ENTRIES SUPPLIED:

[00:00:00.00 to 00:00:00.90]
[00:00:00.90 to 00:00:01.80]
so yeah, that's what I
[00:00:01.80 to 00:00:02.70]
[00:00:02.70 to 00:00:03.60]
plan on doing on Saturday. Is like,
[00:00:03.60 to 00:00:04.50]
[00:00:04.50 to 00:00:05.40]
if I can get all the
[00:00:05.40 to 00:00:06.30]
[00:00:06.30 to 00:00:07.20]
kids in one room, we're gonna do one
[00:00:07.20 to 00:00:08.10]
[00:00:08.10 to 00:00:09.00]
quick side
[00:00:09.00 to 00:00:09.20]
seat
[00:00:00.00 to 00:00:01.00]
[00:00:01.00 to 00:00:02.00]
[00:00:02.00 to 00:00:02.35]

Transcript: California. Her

--

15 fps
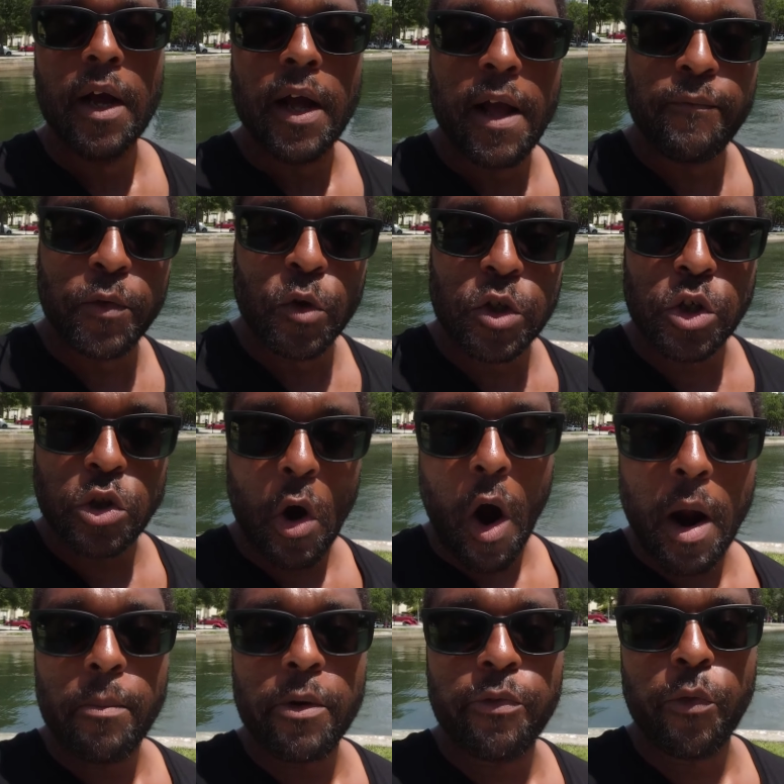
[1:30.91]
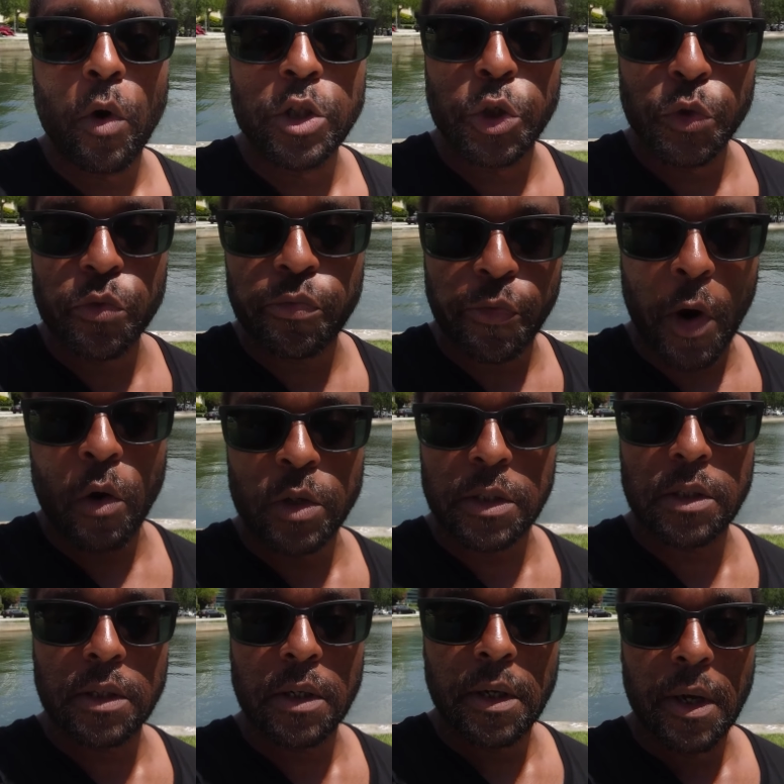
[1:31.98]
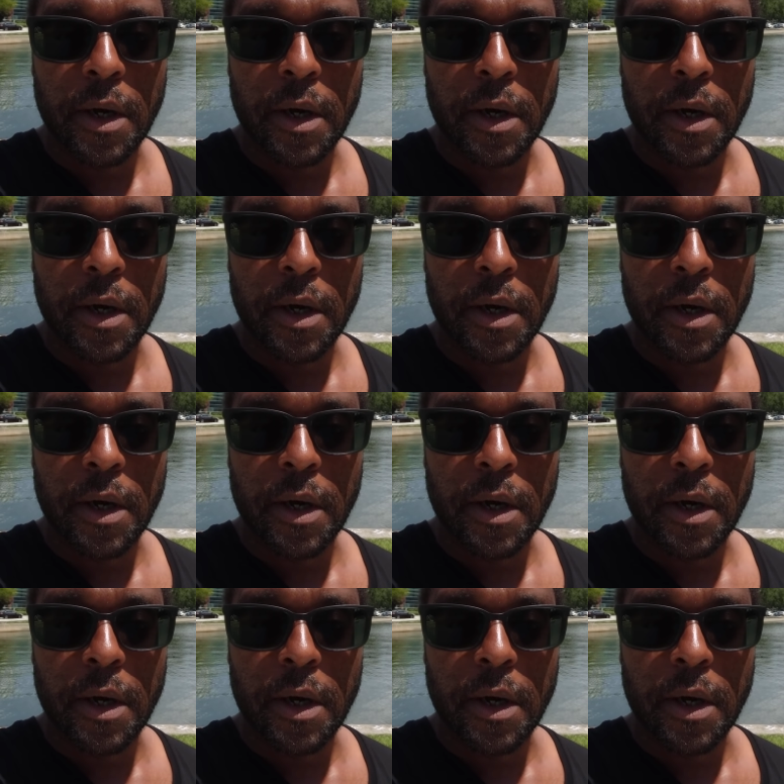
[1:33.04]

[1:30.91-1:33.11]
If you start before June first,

REQUIRED ACTION: Above this instruction are the records; retype exactly the lines from the one containing "[00:00:08.10 to 00:00:09.00]" up to and including the one containing "Transcript: California. Her".

ANSWER BOX:
[00:00:08.10 to 00:00:09.00]
quick side
[00:00:09.00 to 00:00:09.20]
seat
[00:00:00.00 to 00:00:01.00]
[00:00:01.00 to 00:00:02.00]
[00:00:02.00 to 00:00:02.35]

Transcript: California. Her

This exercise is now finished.